Critique: Gandhi was a kind of man it is more convenient to forget than remember for he is much easier to admire and revere from a safe distance than to follow. While he was alive he was impossible to ignore and now that he is gone he is impossible to imitate. The principles that he stood for still are and will be very much like then significant and vital for the well being of humanity but the way he put them into practice are almost if not altogether too awkward for any of us to follow. But then, are not all good and great things difficult to achieve? Ideals are not given to us as a gift in our hand, but are to be constantly strived for. The book is indeed a true magnum opus of the many that Fischer has produced, not just because it is about a man who was a marvel but the way it has been delivered. The interpretations that Louis Fischer has given of Gandhis teachings have seldom been matched by any other biographer or writer of Gandhi. The only lacuna that I see remains that since this book was published in the 1950s, it has been not able to encompass the influences that Gandhi has had on later men of stature like Martin Luther King Jr., Nelson Mandela and many others. But also besides the adulator that I have been, the question remains that whether Gandhi was a success or not? If only Gandhi himself would have been able to answer this I am more than sure that he would have replied in the negative. His love for all religions and his advocacy of Hindu-Muslim-Sikh unity can never be doubted but it is also a fact of history that it was during this period that communal tensions assumed new proportions. Perhaps his greatest failure lies in what he even shuddered to think the partition of India. And also the riots and murders that preceded and followed are a taint on his legacy. His teachings had been lost by his own countrymen and he himself remarked that I am a spent bullet. His resort to large scale disobedience and defiance of constituted authority has left a bad legacy behind. It has provided a convenient cloak to the unscrupulous and the anti-social elements to defy the state in the name of Satyagraha.

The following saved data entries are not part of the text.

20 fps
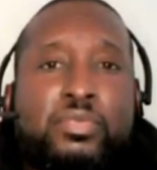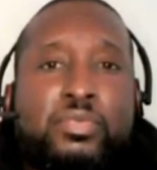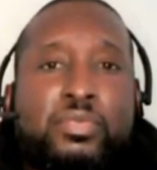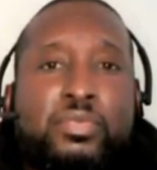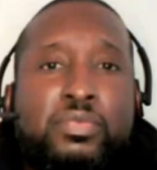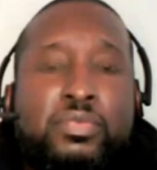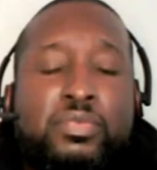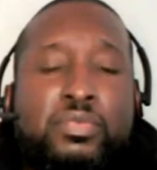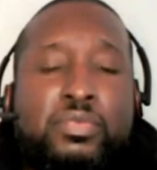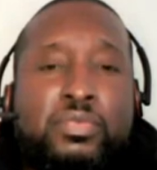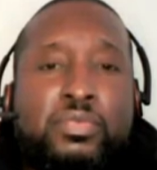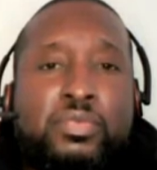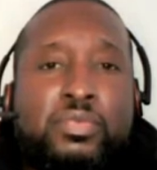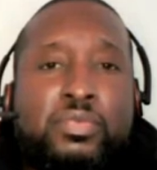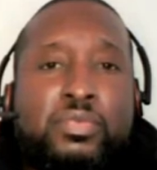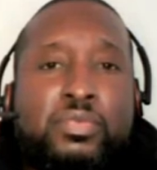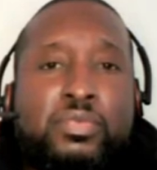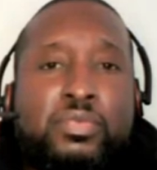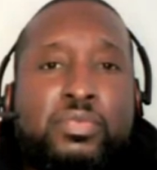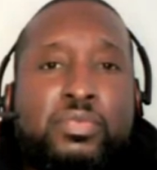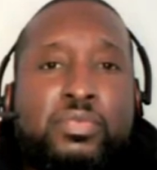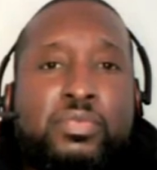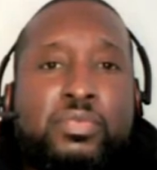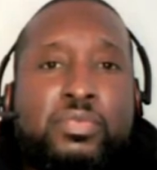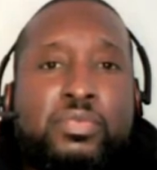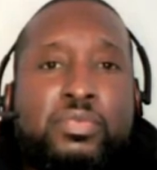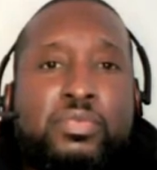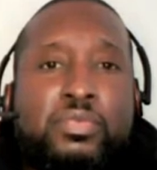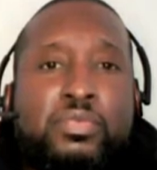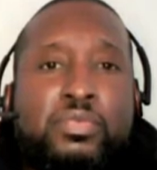
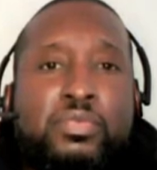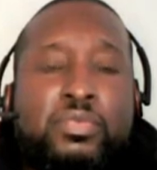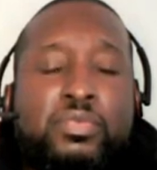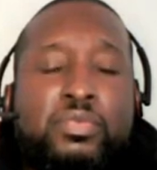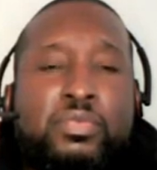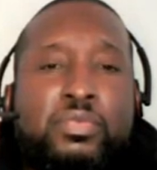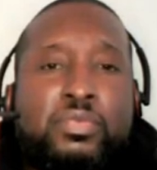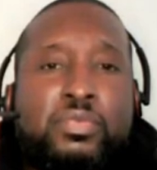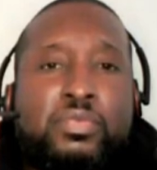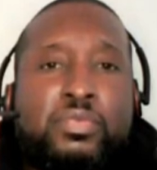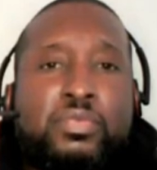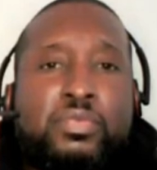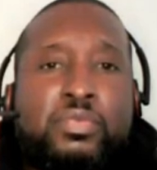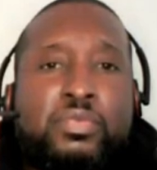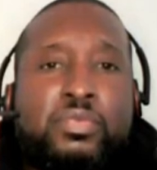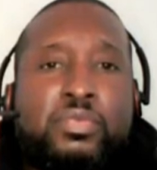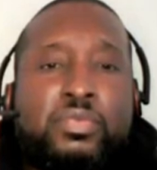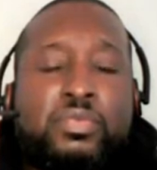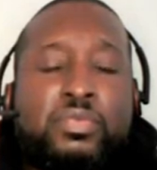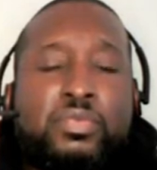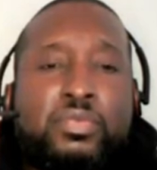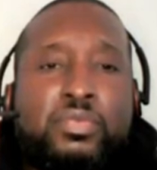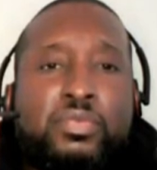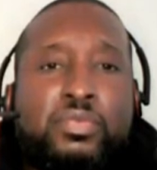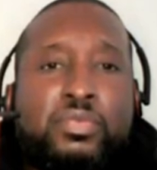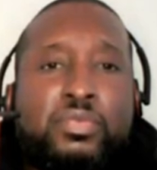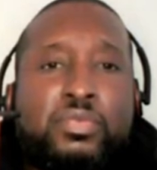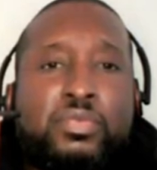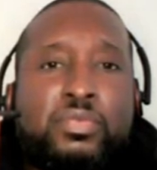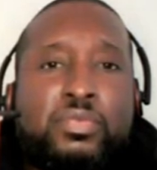
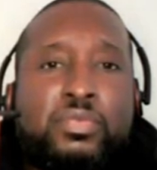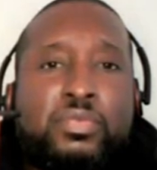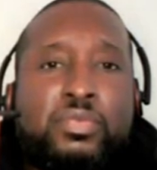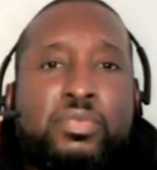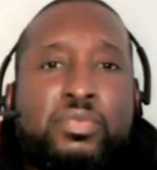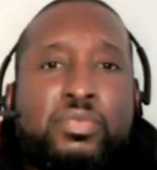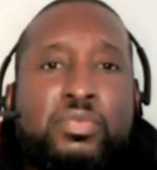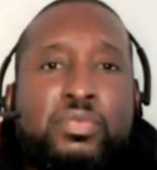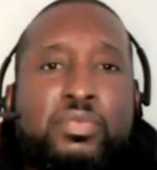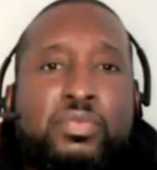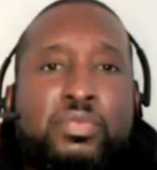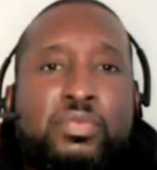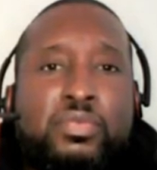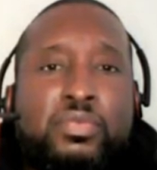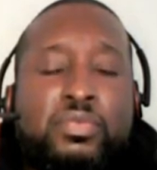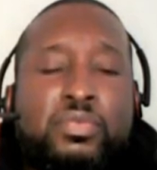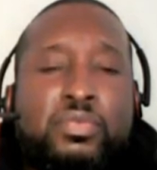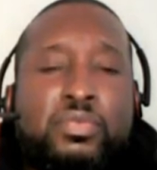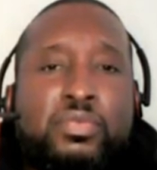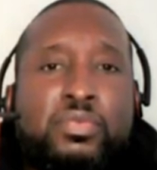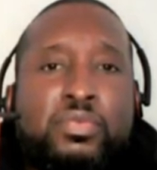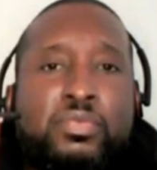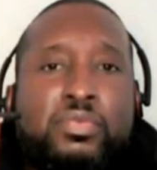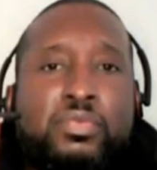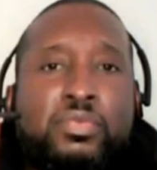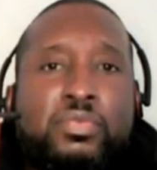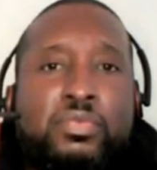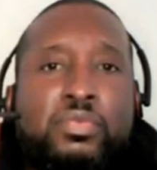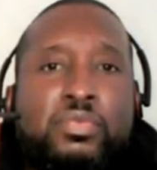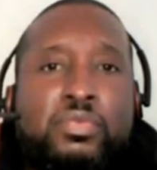
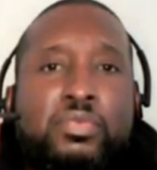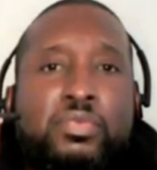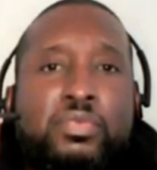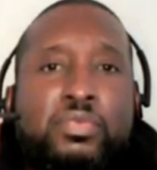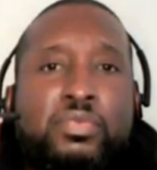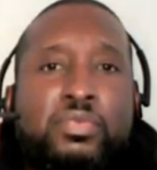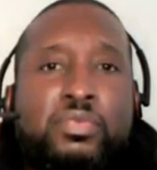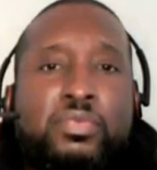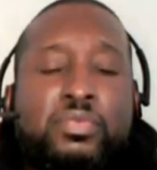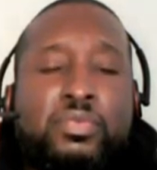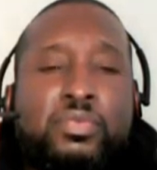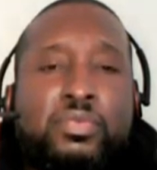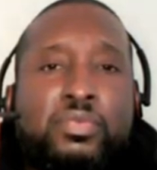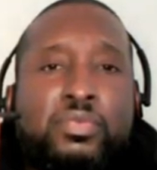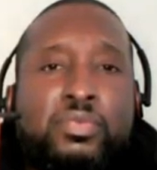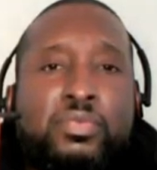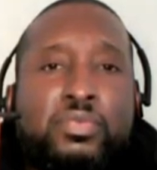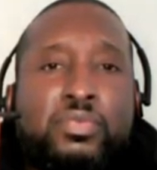(silent)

Nevertheless Gandhi remains and shall continue to remain a figure more towering than any other in the history of India not simply because he gave us a free India but for the values that he preached. Buddha stood for compassion, Mahavira for non-violence, Jesus for love, Mohammed for brotherhood, Harishchandra for truth, Karna for charity, but the Mahatma took all the lessons from all these great spiritual, religious, mythological figures and is remembered for all these virtues together. It is quite unfortunate that in a country of which he is the Father, he is much hated nowadays (and termed a shrew and cunning and scheming politician) for the fascist tendencies that have dirtied the political climate and stymied our moral and spiritual progress in the recent few decades. Only if we are able to reminisce and reflect on the message that the man had left for us we would be able to uplift us from the degraded, decaying and defunct state that we are in and then we shall rise and continue to rise, all together.